- Ingaleshwar Location in Karnataka, India Ingaleshwar Ingaleshwar (India)
- Coordinates: 16°35′N 75°58′E﻿ / ﻿16.59°N 75.96°E
- Country: India
- State: Karnataka
- District: Bijapur
- Talukas: Basavana Bagevadi

Population (2001)
- • Total: 6,926

Languages
- • Official: Kannada
- Time zone: UTC+5:30 (IST)

= Ingaleshwar =

 Ingaleshwar is a village in the southern state of Karnataka, India. It is located in the Basavana Bagevadi taluk of Bijapur district in Karnataka.
Ingaleshwar is the birthplace of Shri Basaveshwara (Basavanna), the 12th century Saint.

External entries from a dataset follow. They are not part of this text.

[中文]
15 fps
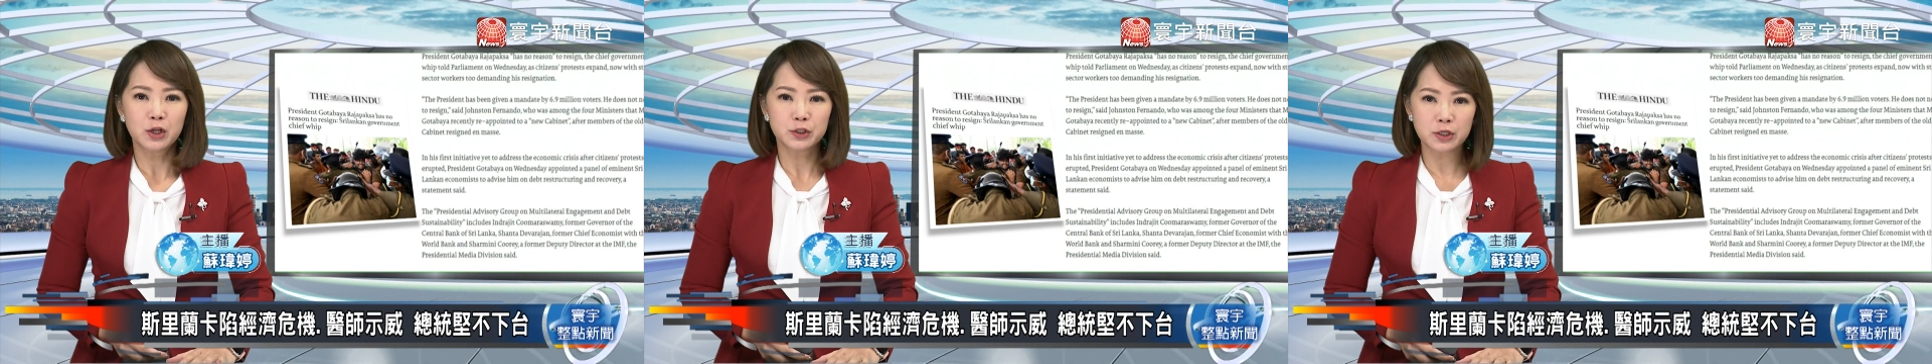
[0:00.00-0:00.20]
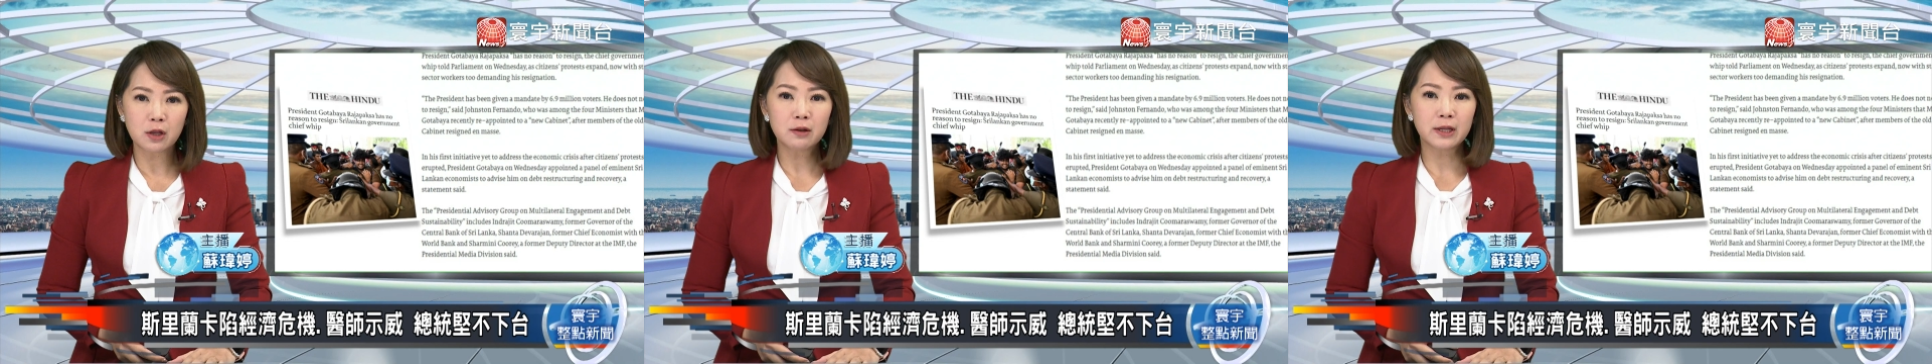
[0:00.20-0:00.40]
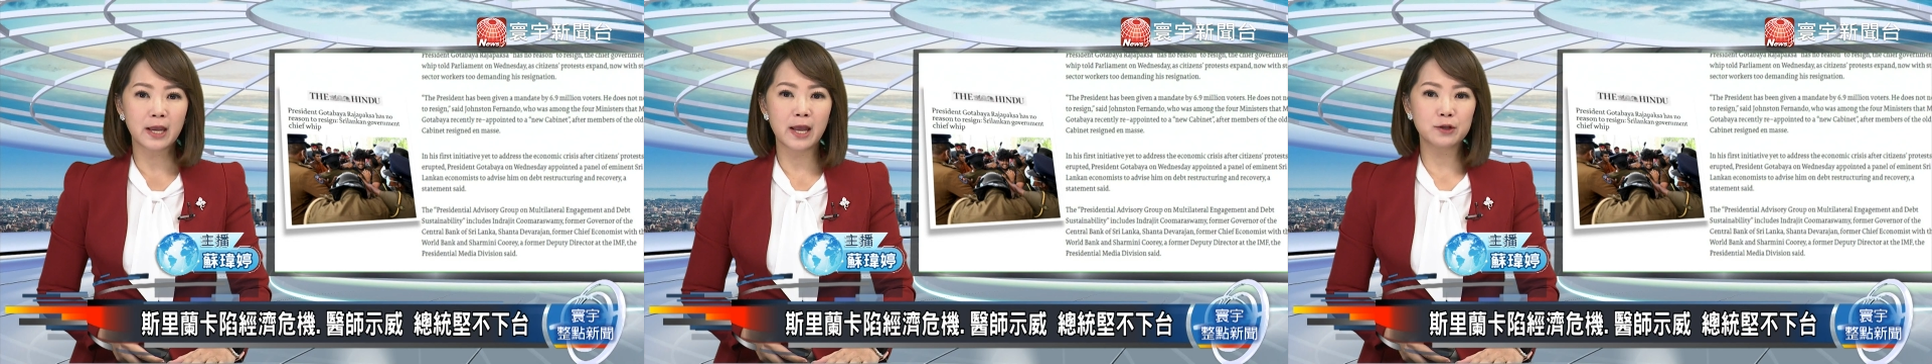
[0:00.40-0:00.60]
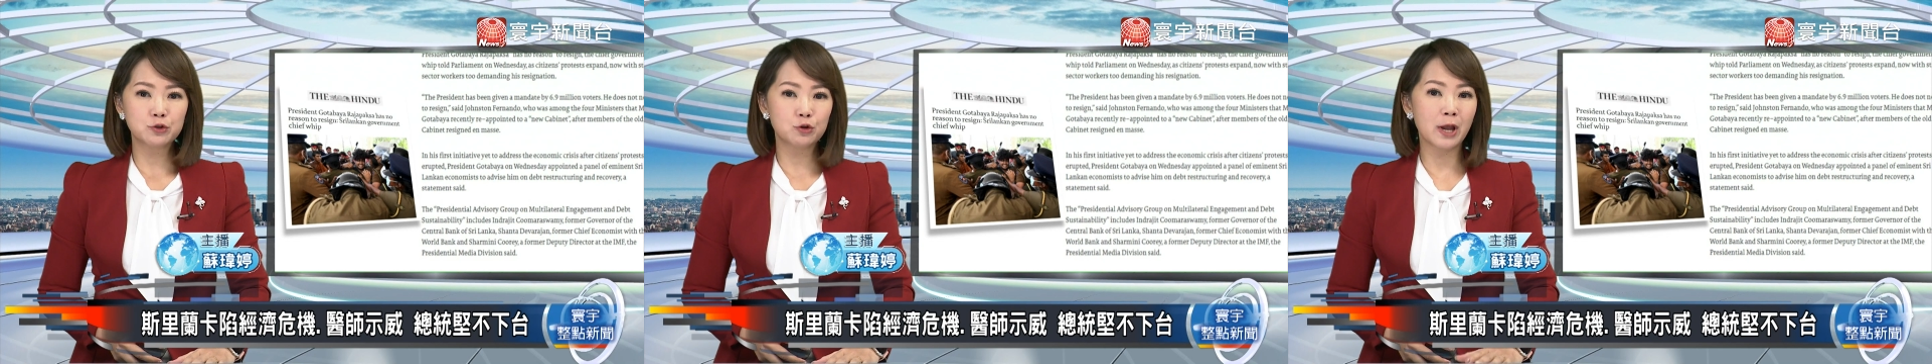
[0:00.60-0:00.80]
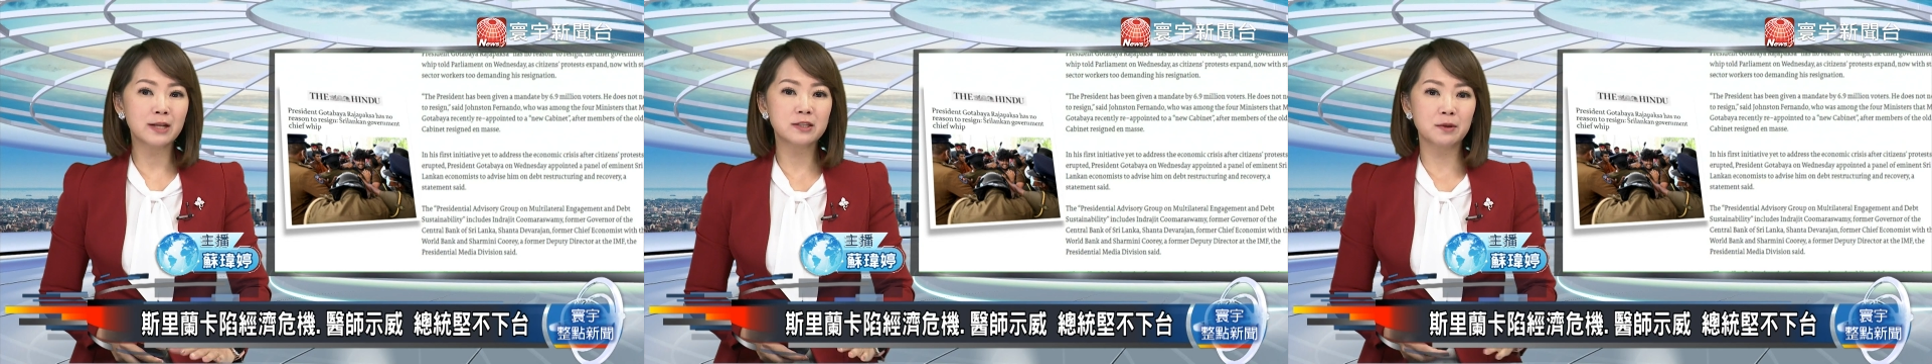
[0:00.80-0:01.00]
就连
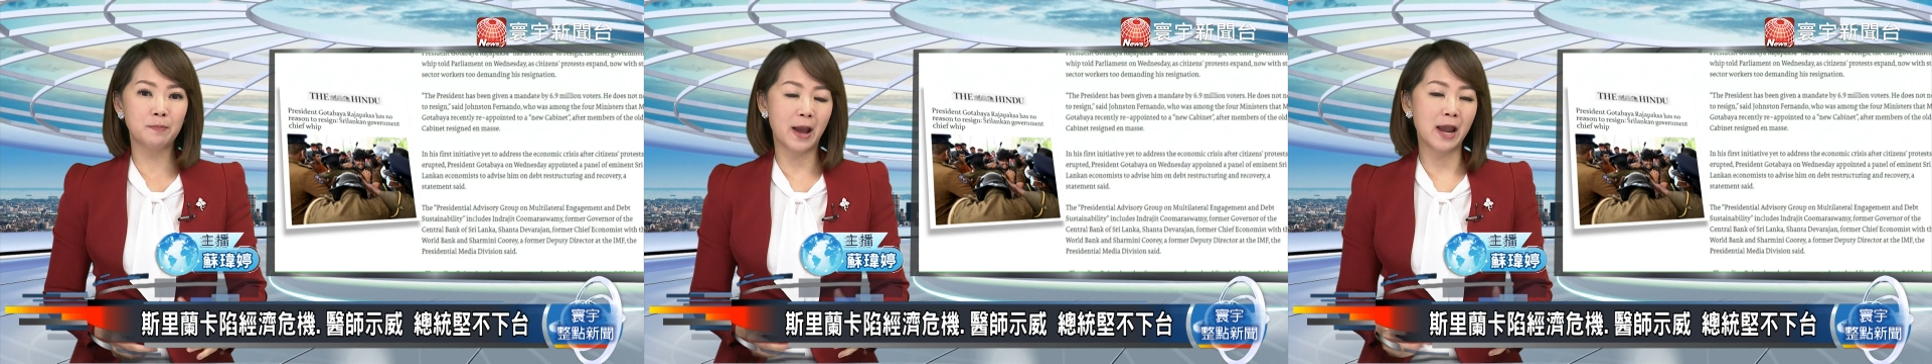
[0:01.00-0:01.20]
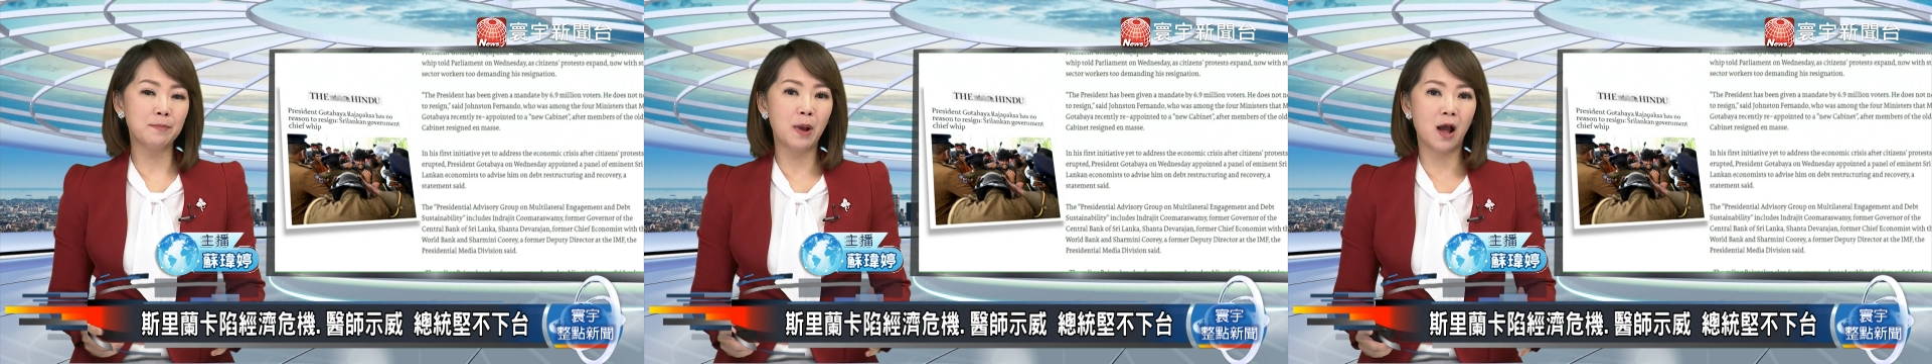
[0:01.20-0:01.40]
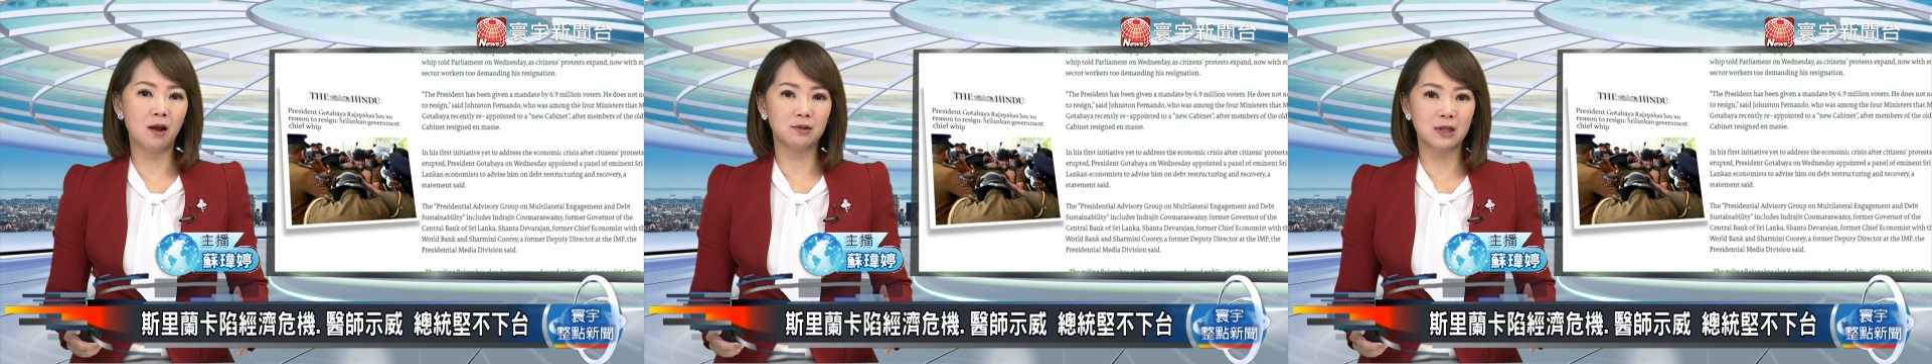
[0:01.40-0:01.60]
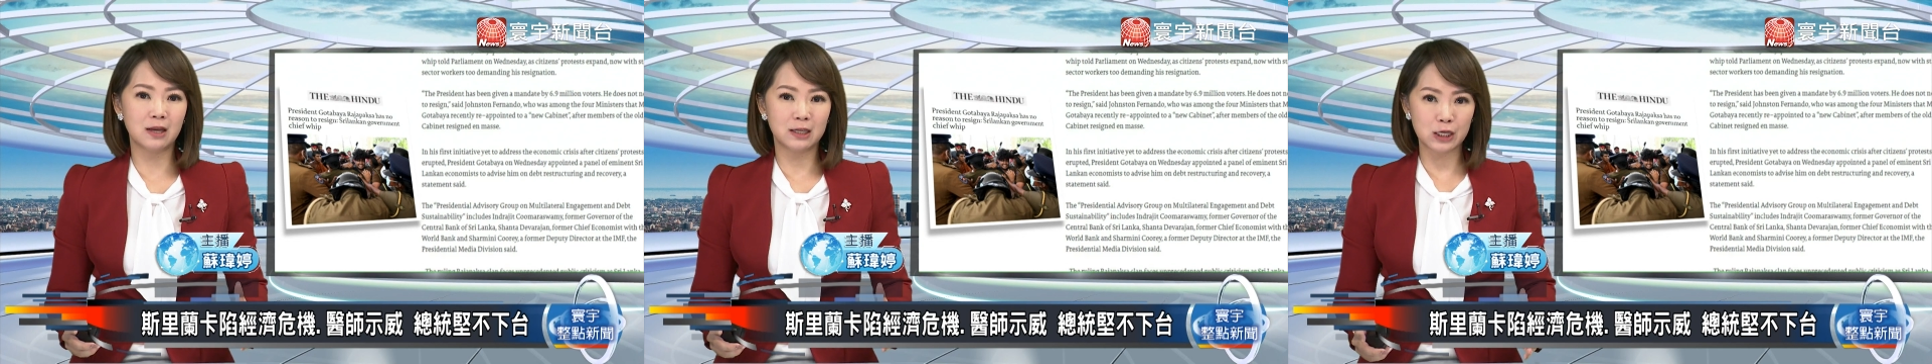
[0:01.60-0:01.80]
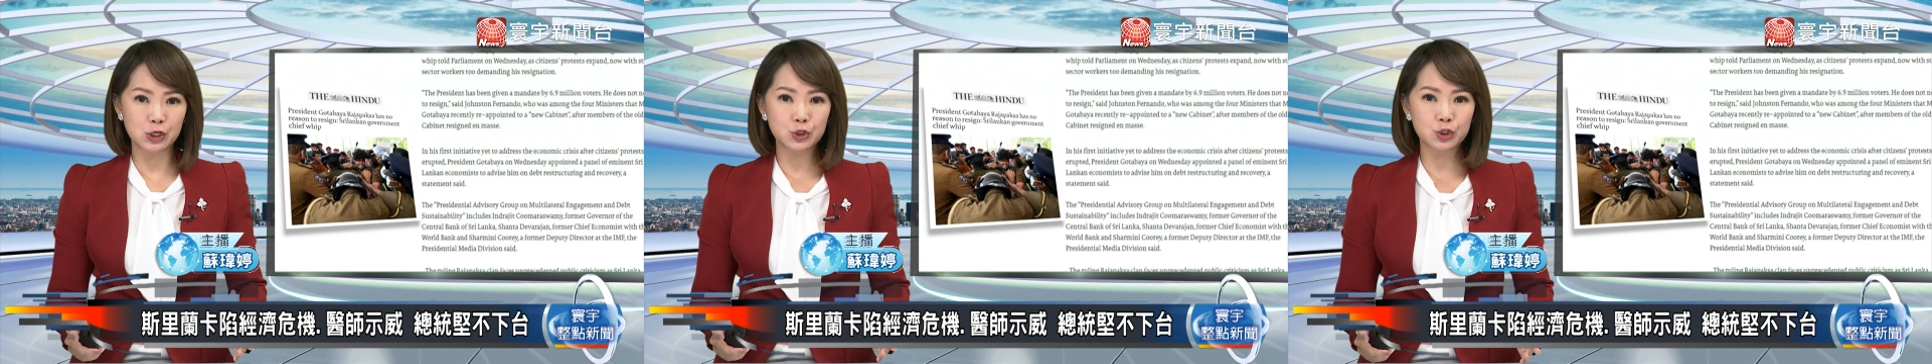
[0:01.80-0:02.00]
穿着白袍
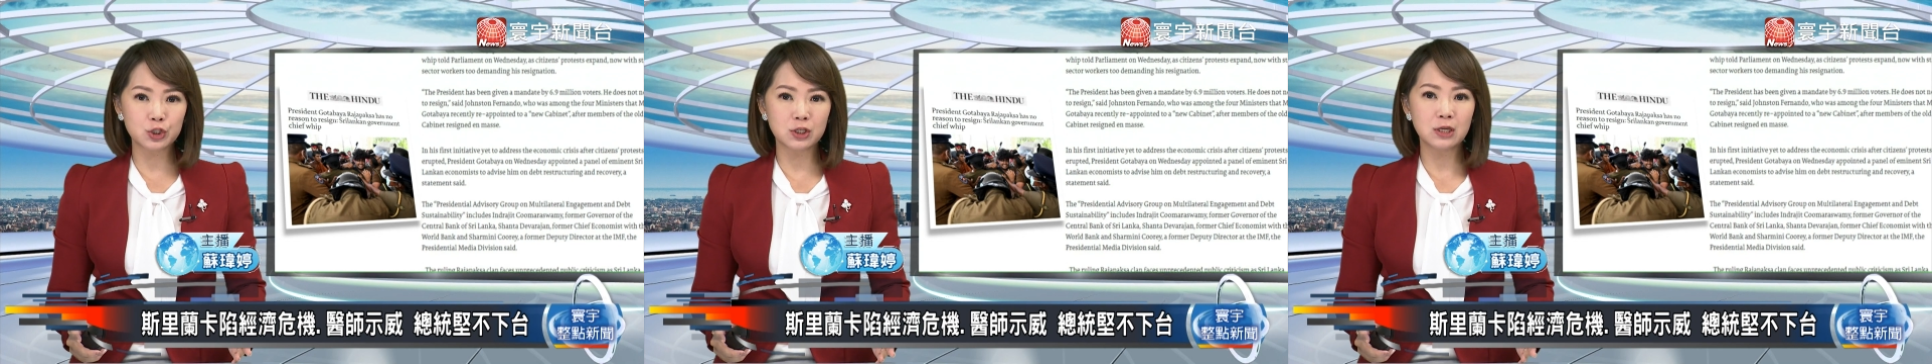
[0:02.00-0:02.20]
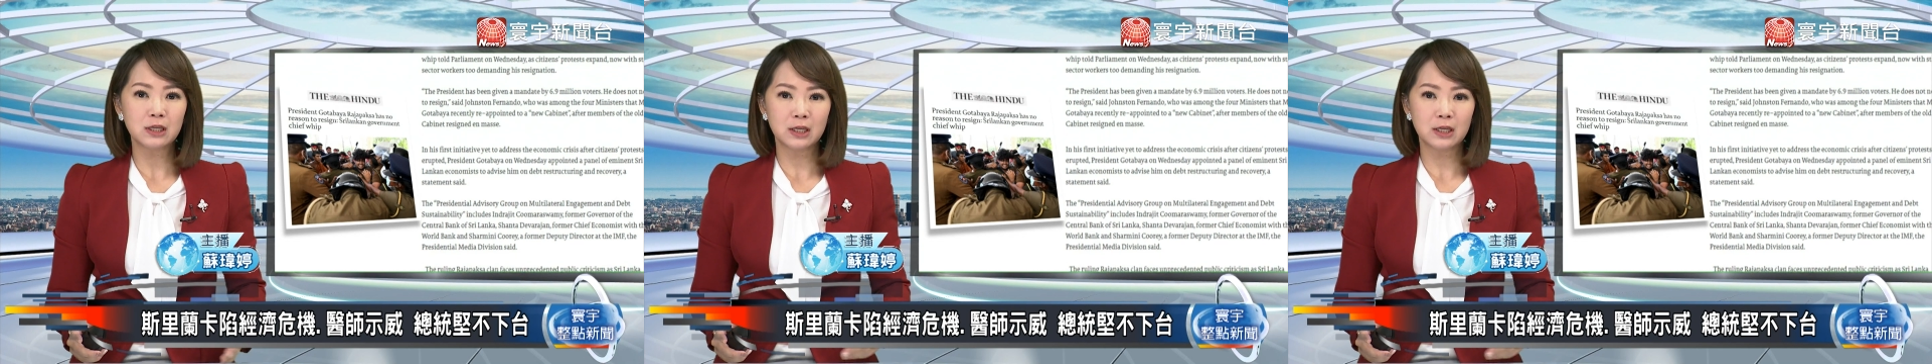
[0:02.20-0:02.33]
的医师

this village belongs Basavana Bagewadi Taluk of Bijapur (Vijayapura) district, which is situated 10 km away from its Taluk Basavana Bagewadi. According to historians Basavannas mother's place is Ingaleshwar and fathers place is Bagewadi. When the mother was pregnant carrying Basavanna came to her place for delivery. So officially the birthplace of Basavanna is Ingleshwar, then after few years he moved to Bagewadi along with his mother.

==Demographics==
As of 2001 India census, Ingaleshwar had a population of 6926 with 3553 males and 3373 females.